Data shown -

—————

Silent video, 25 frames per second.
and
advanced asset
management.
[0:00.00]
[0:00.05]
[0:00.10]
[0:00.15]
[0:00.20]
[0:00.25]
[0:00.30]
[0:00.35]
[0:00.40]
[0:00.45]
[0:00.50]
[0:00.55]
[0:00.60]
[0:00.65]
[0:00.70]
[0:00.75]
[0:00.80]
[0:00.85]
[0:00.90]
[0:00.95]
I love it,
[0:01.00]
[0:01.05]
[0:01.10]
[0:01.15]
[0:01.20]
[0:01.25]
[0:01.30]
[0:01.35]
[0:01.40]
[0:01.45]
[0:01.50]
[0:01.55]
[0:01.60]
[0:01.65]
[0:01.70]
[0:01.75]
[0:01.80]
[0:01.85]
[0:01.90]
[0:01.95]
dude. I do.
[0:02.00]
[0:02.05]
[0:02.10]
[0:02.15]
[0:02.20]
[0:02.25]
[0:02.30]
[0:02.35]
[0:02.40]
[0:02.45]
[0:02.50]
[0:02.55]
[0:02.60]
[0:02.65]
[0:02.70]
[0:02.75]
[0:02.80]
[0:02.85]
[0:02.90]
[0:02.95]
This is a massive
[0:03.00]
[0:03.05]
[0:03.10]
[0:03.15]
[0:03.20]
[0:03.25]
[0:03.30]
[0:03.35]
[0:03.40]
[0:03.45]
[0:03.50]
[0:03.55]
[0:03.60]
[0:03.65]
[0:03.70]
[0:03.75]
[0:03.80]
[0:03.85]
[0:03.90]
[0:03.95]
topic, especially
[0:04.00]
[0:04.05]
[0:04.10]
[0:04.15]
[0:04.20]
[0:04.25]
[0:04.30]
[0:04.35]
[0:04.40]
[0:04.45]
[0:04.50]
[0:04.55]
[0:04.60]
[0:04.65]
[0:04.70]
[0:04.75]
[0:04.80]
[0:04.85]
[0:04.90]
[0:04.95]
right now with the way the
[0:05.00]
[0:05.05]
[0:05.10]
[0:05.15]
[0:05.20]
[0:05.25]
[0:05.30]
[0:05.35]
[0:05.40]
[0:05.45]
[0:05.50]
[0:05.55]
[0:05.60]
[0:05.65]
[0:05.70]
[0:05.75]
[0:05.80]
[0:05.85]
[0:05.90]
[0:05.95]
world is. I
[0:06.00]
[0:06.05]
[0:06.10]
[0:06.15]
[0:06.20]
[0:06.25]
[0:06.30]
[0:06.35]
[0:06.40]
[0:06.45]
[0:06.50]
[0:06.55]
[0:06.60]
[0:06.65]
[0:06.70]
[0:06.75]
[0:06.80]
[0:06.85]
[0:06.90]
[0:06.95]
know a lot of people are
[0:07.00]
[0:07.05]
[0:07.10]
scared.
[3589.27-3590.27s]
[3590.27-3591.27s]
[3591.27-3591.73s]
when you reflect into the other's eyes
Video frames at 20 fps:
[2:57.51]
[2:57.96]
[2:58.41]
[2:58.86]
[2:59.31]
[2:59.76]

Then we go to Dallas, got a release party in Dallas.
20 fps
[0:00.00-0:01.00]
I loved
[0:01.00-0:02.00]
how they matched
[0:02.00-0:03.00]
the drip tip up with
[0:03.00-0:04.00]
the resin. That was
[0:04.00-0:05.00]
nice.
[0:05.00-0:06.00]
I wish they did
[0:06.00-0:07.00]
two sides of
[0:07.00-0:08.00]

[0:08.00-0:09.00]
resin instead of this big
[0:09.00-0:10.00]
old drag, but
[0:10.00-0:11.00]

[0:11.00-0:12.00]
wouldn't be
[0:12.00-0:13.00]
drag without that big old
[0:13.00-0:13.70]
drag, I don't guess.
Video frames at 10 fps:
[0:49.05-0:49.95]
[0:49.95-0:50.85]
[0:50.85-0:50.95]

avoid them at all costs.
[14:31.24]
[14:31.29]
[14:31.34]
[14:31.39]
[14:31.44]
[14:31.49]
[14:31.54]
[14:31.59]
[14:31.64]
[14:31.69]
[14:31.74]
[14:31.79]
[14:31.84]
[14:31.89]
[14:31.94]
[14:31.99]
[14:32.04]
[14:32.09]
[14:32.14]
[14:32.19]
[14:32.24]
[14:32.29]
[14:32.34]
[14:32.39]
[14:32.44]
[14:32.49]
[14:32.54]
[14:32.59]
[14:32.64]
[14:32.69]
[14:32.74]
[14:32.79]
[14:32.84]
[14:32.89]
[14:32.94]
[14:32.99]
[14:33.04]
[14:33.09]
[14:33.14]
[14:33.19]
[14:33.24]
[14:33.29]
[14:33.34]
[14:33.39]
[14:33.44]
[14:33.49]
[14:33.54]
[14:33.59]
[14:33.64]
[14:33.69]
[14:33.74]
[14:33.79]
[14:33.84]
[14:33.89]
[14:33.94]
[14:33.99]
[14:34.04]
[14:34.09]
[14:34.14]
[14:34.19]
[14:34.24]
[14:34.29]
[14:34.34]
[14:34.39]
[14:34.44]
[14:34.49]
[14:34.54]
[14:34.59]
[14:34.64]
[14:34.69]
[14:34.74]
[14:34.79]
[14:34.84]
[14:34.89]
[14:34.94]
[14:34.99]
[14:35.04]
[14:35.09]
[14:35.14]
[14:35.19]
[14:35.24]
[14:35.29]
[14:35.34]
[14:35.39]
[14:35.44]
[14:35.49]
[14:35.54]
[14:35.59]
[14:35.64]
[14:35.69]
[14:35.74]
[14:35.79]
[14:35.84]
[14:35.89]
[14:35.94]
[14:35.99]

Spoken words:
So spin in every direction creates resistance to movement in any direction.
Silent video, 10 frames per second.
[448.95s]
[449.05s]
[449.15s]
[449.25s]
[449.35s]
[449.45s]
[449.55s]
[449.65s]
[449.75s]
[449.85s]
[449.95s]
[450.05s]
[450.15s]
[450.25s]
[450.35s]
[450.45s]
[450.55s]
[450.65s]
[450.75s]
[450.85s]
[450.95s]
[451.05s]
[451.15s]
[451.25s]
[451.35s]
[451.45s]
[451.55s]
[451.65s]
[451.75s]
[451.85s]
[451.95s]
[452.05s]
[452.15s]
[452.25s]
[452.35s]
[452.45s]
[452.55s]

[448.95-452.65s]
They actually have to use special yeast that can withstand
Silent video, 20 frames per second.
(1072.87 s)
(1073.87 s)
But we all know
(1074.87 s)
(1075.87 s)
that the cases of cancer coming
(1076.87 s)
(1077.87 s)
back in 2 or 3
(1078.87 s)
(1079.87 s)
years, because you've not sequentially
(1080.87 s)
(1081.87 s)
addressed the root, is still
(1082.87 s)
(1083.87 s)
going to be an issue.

—————

Print the records again in full, exactly as they appear above.

Completed exercise -
Silent video, 25 frames per second.
and
advanced asset
management.
[0:00.00]
[0:00.05]
[0:00.10]
[0:00.15]
[0:00.20]
[0:00.25]
[0:00.30]
[0:00.35]
[0:00.40]
[0:00.45]
[0:00.50]
[0:00.55]
[0:00.60]
[0:00.65]
[0:00.70]
[0:00.75]
[0:00.80]
[0:00.85]
[0:00.90]
[0:00.95]
I love it,
[0:01.00]
[0:01.05]
[0:01.10]
[0:01.15]
[0:01.20]
[0:01.25]
[0:01.30]
[0:01.35]
[0:01.40]
[0:01.45]
[0:01.50]
[0:01.55]
[0:01.60]
[0:01.65]
[0:01.70]
[0:01.75]
[0:01.80]
[0:01.85]
[0:01.90]
[0:01.95]
dude. I do.
[0:02.00]
[0:02.05]
[0:02.10]
[0:02.15]
[0:02.20]
[0:02.25]
[0:02.30]
[0:02.35]
[0:02.40]
[0:02.45]
[0:02.50]
[0:02.55]
[0:02.60]
[0:02.65]
[0:02.70]
[0:02.75]
[0:02.80]
[0:02.85]
[0:02.90]
[0:02.95]
This is a massive
[0:03.00]
[0:03.05]
[0:03.10]
[0:03.15]
[0:03.20]
[0:03.25]
[0:03.30]
[0:03.35]
[0:03.40]
[0:03.45]
[0:03.50]
[0:03.55]
[0:03.60]
[0:03.65]
[0:03.70]
[0:03.75]
[0:03.80]
[0:03.85]
[0:03.90]
[0:03.95]
topic, especially
[0:04.00]
[0:04.05]
[0:04.10]
[0:04.15]
[0:04.20]
[0:04.25]
[0:04.30]
[0:04.35]
[0:04.40]
[0:04.45]
[0:04.50]
[0:04.55]
[0:04.60]
[0:04.65]
[0:04.70]
[0:04.75]
[0:04.80]
[0:04.85]
[0:04.90]
[0:04.95]
right now with the way the
[0:05.00]
[0:05.05]
[0:05.10]
[0:05.15]
[0:05.20]
[0:05.25]
[0:05.30]
[0:05.35]
[0:05.40]
[0:05.45]
[0:05.50]
[0:05.55]
[0:05.60]
[0:05.65]
[0:05.70]
[0:05.75]
[0:05.80]
[0:05.85]
[0:05.90]
[0:05.95]
world is. I
[0:06.00]
[0:06.05]
[0:06.10]
[0:06.15]
[0:06.20]
[0:06.25]
[0:06.30]
[0:06.35]
[0:06.40]
[0:06.45]
[0:06.50]
[0:06.55]
[0:06.60]
[0:06.65]
[0:06.70]
[0:06.75]
[0:06.80]
[0:06.85]
[0:06.90]
[0:06.95]
know a lot of people are
[0:07.00]
[0:07.05]
[0:07.10]
scared.
[3589.27-3590.27s]
[3590.27-3591.27s]
[3591.27-3591.73s]
when you reflect into the other's eyes
Video frames at 20 fps:
[2:57.51]
[2:57.96]
[2:58.41]
[2:58.86]
[2:59.31]
[2:59.76]

Then we go to Dallas, got a release party in Dallas.
20 fps
[0:00.00-0:01.00]
I loved
[0:01.00-0:02.00]
how they matched
[0:02.00-0:03.00]
the drip tip up with
[0:03.00-0:04.00]
the resin. That was
[0:04.00-0:05.00]
nice.
[0:05.00-0:06.00]
I wish they did
[0:06.00-0:07.00]
two sides of
[0:07.00-0:08.00]

[0:08.00-0:09.00]
resin instead of this big
[0:09.00-0:10.00]
old drag, but
[0:10.00-0:11.00]

[0:11.00-0:12.00]
wouldn't be
[0:12.00-0:13.00]
drag without that big old
[0:13.00-0:13.70]
drag, I don't guess.
Video frames at 10 fps:
[0:49.05-0:49.95]
[0:49.95-0:50.85]
[0:50.85-0:50.95]

avoid them at all costs.
[14:31.24]
[14:31.29]
[14:31.34]
[14:31.39]
[14:31.44]
[14:31.49]
[14:31.54]
[14:31.59]
[14:31.64]
[14:31.69]
[14:31.74]
[14:31.79]
[14:31.84]
[14:31.89]
[14:31.94]
[14:31.99]
[14:32.04]
[14:32.09]
[14:32.14]
[14:32.19]
[14:32.24]
[14:32.29]
[14:32.34]
[14:32.39]
[14:32.44]
[14:32.49]
[14:32.54]
[14:32.59]
[14:32.64]
[14:32.69]
[14:32.74]
[14:32.79]
[14:32.84]
[14:32.89]
[14:32.94]
[14:32.99]
[14:33.04]
[14:33.09]
[14:33.14]
[14:33.19]
[14:33.24]
[14:33.29]
[14:33.34]
[14:33.39]
[14:33.44]
[14:33.49]
[14:33.54]
[14:33.59]
[14:33.64]
[14:33.69]
[14:33.74]
[14:33.79]
[14:33.84]
[14:33.89]
[14:33.94]
[14:33.99]
[14:34.04]
[14:34.09]
[14:34.14]
[14:34.19]
[14:34.24]
[14:34.29]
[14:34.34]
[14:34.39]
[14:34.44]
[14:34.49]
[14:34.54]
[14:34.59]
[14:34.64]
[14:34.69]
[14:34.74]
[14:34.79]
[14:34.84]
[14:34.89]
[14:34.94]
[14:34.99]
[14:35.04]
[14:35.09]
[14:35.14]
[14:35.19]
[14:35.24]
[14:35.29]
[14:35.34]
[14:35.39]
[14:35.44]
[14:35.49]
[14:35.54]
[14:35.59]
[14:35.64]
[14:35.69]
[14:35.74]
[14:35.79]
[14:35.84]
[14:35.89]
[14:35.94]
[14:35.99]

Spoken words:
So spin in every direction creates resistance to movement in any direction.
Silent video, 10 frames per second.
[448.95s]
[449.05s]
[449.15s]
[449.25s]
[449.35s]
[449.45s]
[449.55s]
[449.65s]
[449.75s]
[449.85s]
[449.95s]
[450.05s]
[450.15s]
[450.25s]
[450.35s]
[450.45s]
[450.55s]
[450.65s]
[450.75s]
[450.85s]
[450.95s]
[451.05s]
[451.15s]
[451.25s]
[451.35s]
[451.45s]
[451.55s]
[451.65s]
[451.75s]
[451.85s]
[451.95s]
[452.05s]
[452.15s]
[452.25s]
[452.35s]
[452.45s]
[452.55s]

[448.95-452.65s]
They actually have to use special yeast that can withstand
Silent video, 20 frames per second.
(1072.87 s)
(1073.87 s)
But we all know
(1074.87 s)
(1075.87 s)
that the cases of cancer coming
(1076.87 s)
(1077.87 s)
back in 2 or 3
(1078.87 s)
(1079.87 s)
years, because you've not sequentially
(1080.87 s)
(1081.87 s)
addressed the root, is still
(1082.87 s)
(1083.87 s)
going to be an issue.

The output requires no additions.